Barth then gives us a basic definition of the divine being...
This, then, is the particular actuality of the being of God, the content of that which we have previously described in its form as God’s acting and living. This is the nature of God disclosed in the revelation of His name. God loves. He loves as only He can love. His loving is itself the blessing which as the One who loves He communicates to the loved. His loving is itself the ground of His loving. His loving has its aim and its purpose in itself. His loving in the turning of the One who loves to a loved different from Himself is an overflowing of the loving with which God is blessed in Himself. This is how God loves. And genuinely and properly this is how only God loves. And this loving is God’s being in time and eternity. “God is” means “God loves.” Whatever else we may have to understand and acknowledge in relation to the divine being, it will always have to be a definition of this being of His as the One who loves. All our further insights about who and what God is must revolve round this mystery—the mystery of His loving. In a certain sense they can only be repetitions and amplifications of the one statement that “God loves.” Even in the question of the mystery of God to be raised in the third sub-section, we cannot for a moment lose sight of the fact that we have to speak of God’s loving, of the mystery of that loving, and of its difference and particularity as God’s loving. The consideration of the mystery of His freedom cannot lead us in any other direction. It cannot lead us to another god who is not the One who loves. We must also focus on this same centre when we come to discuss the doctrine of the attributes of God, and we try to find a common explanation of the divine loving as such and the divine freedom as such. Everything will depend on our not losing the basic definition that we have now found, that God is the One who loves. What follows must all be in fact a development of this basic definition (283-284).
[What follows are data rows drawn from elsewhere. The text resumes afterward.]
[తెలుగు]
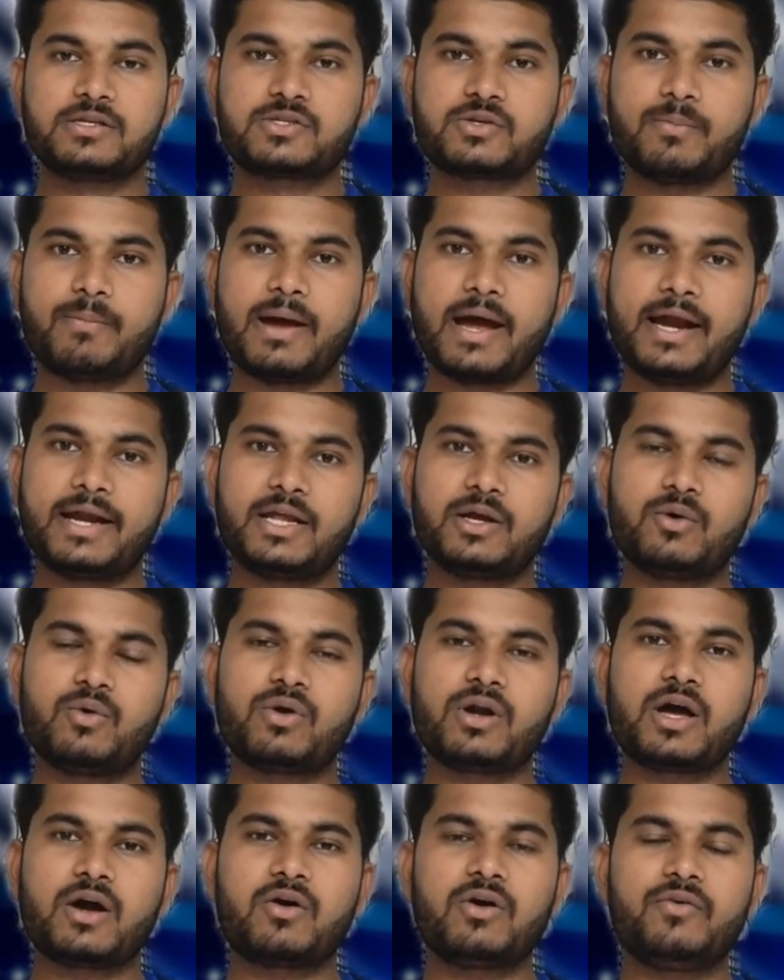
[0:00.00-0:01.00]
సో బ్యాటింగ్
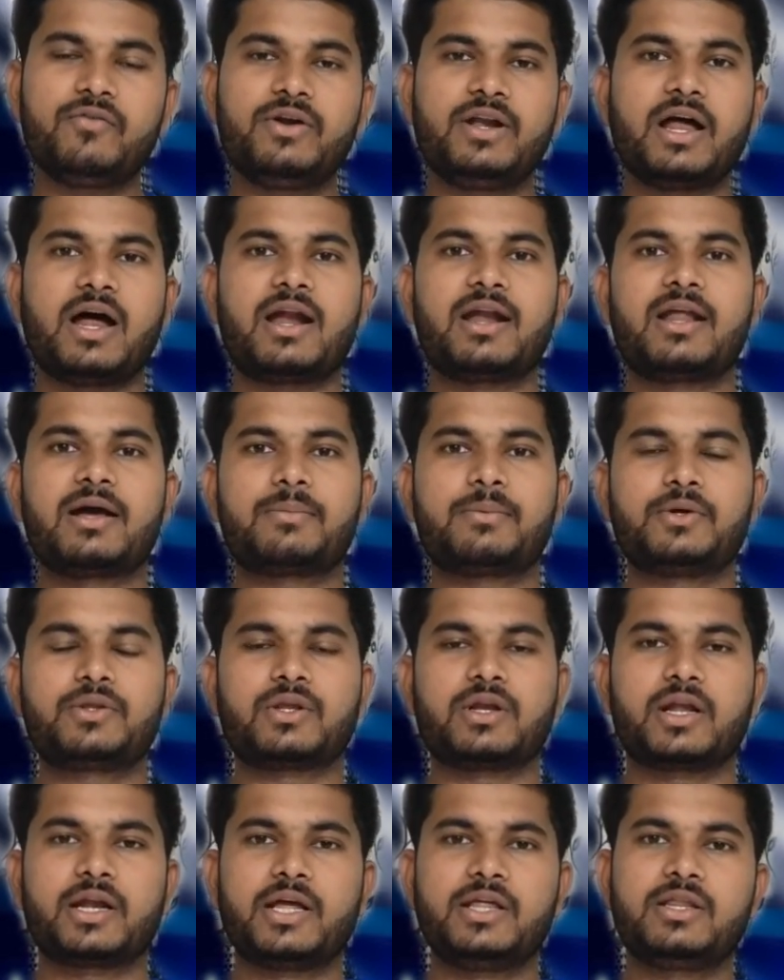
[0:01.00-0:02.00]
ఉన్నా కూడా వీళ్ళు
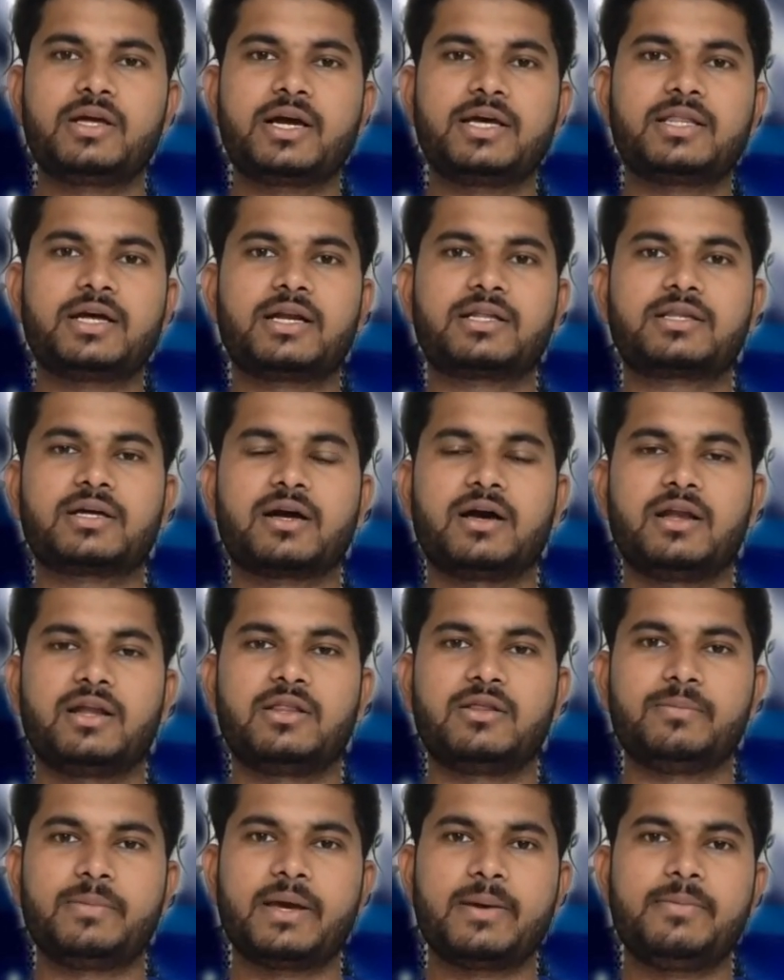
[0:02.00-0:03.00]
ఆడలేకపోతున్నారు ఎందుకైతే అర్థం
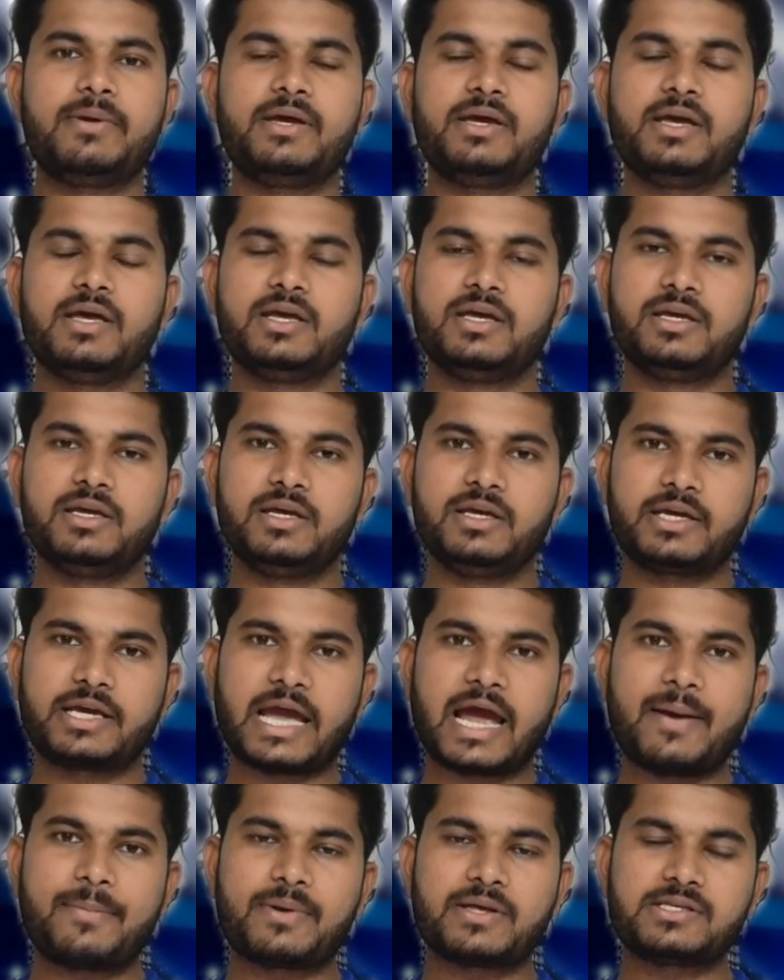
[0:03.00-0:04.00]
కాలేదు మేబీ ఈ
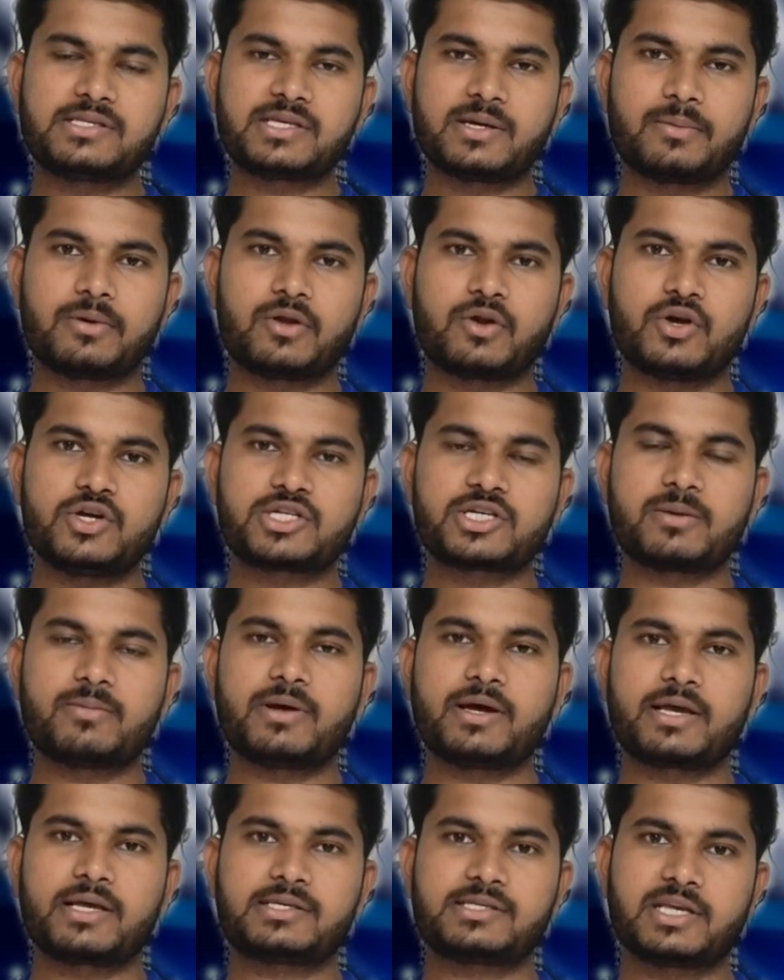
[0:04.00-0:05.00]
క్యాప్టెన్స్ ఏమైనా రోహిత్
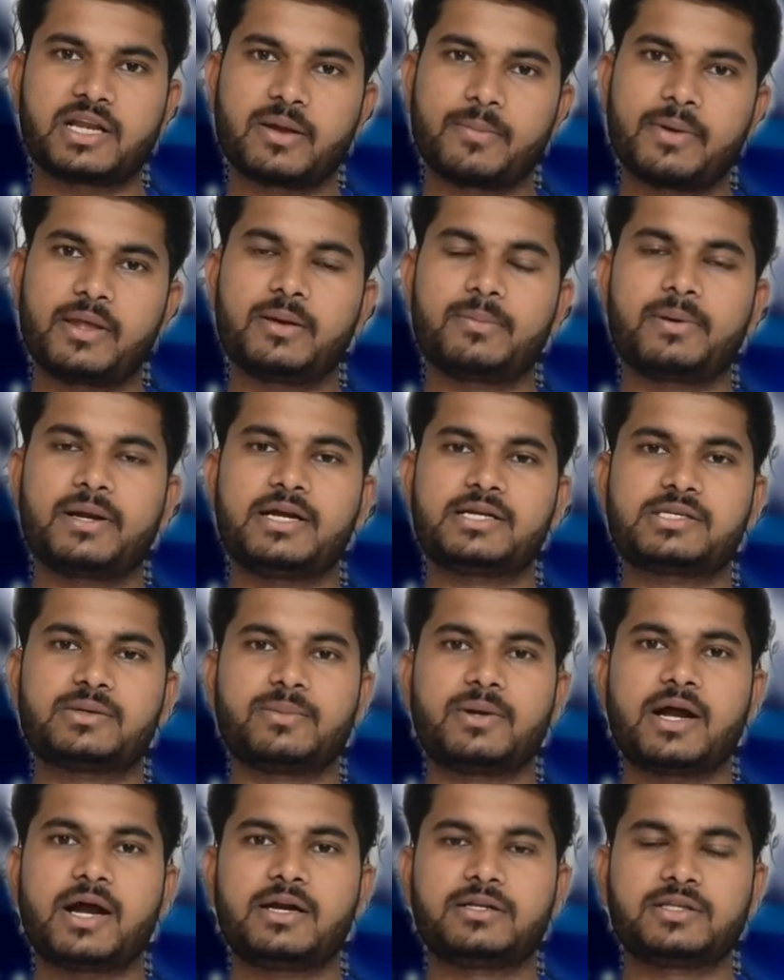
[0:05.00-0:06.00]
శర్మకి ఇస్తే రిమైనింగ్ ప్లేయర్స్
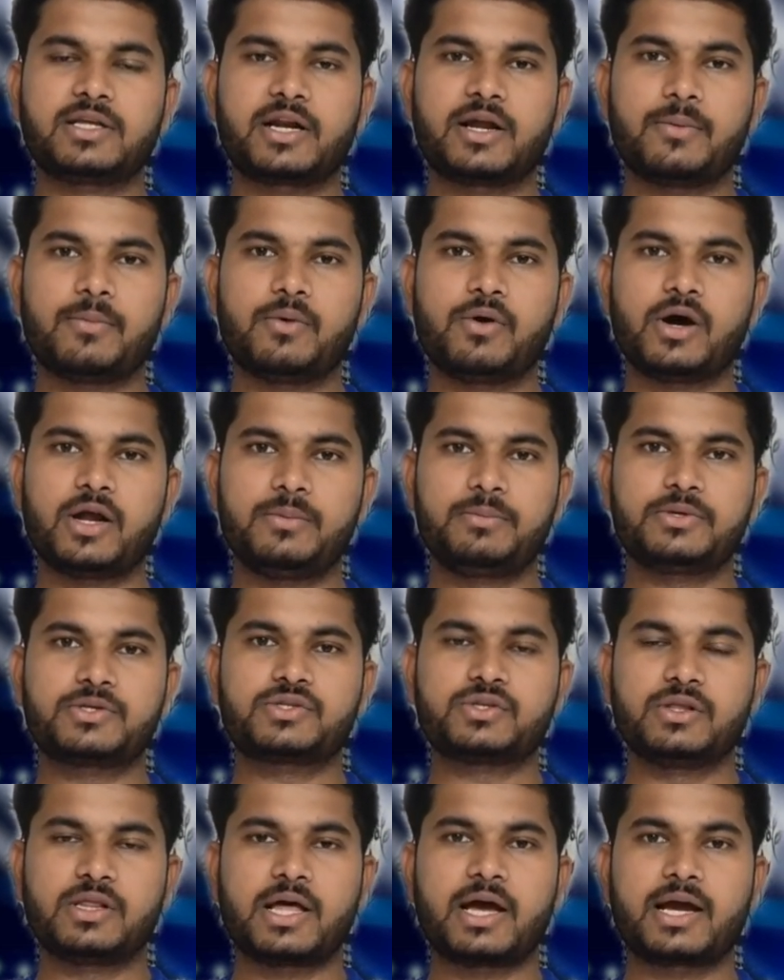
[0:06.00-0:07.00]
ఏమైనా ఆడతారేమో
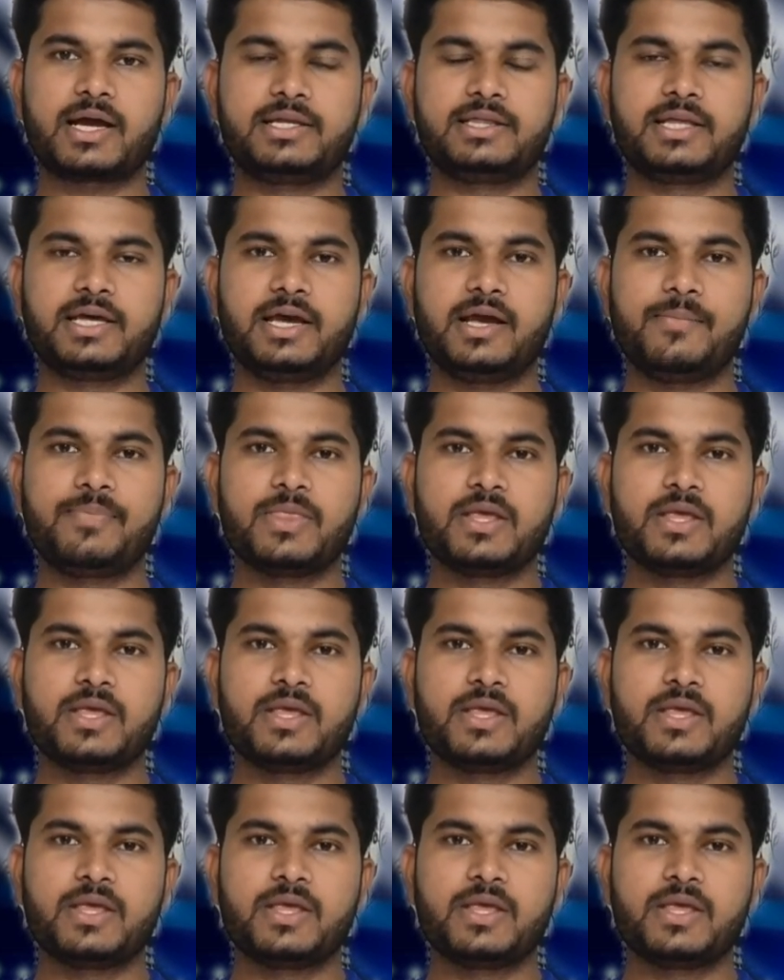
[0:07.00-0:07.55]
అనిపిస్తుంది నాకైతే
As Barth fleshes out more fully in the final part of the subsection exploring more modern concepts of divine "personality," the one triune God, who is self-revealed in Jesus Christ as the living and loving God, is the personal God (296-297).
The important and true thing intended by the concept of personality in the modern sense as a description of God is, of course, connected not merely closely, but indissolubly, with the doctrine of the Trinity. Being in Himself Father, Son and Holy Spirit, God is in Himself the One who lives and loves, and therefore One, and therefore the One; and as we know Him as Father, Son and Holy Spirit, we know Him always as the One who loves, and therefore as the One who meets us, and addresses us and deals with us as Thou. What we can describe as personality is indeed the whole divine Trinity as such, in the unity of the Father, Son and Holy Spirit in God Himself and in His work—not the individual aspects by themselves in which God is and which He has. Not threefold, but thrice—and thrice not in any self-sufficiency of one of the aspects, but in their being with each other and for each other and in each other, in their succession one to another—the one triune God is the One who lives and loves, and therefore One, the One, and therefore, if we want to call it so, personality. There are not three faces of God, but one face; not three wills, but one will; not three rights, but one right; not three Words and works, but one Word and work. The one God is revealed to us absolutely in Jesus Christ. He is absolutely the same God in Himself. This one God as the Triune is—let us say it then—the personal God (297).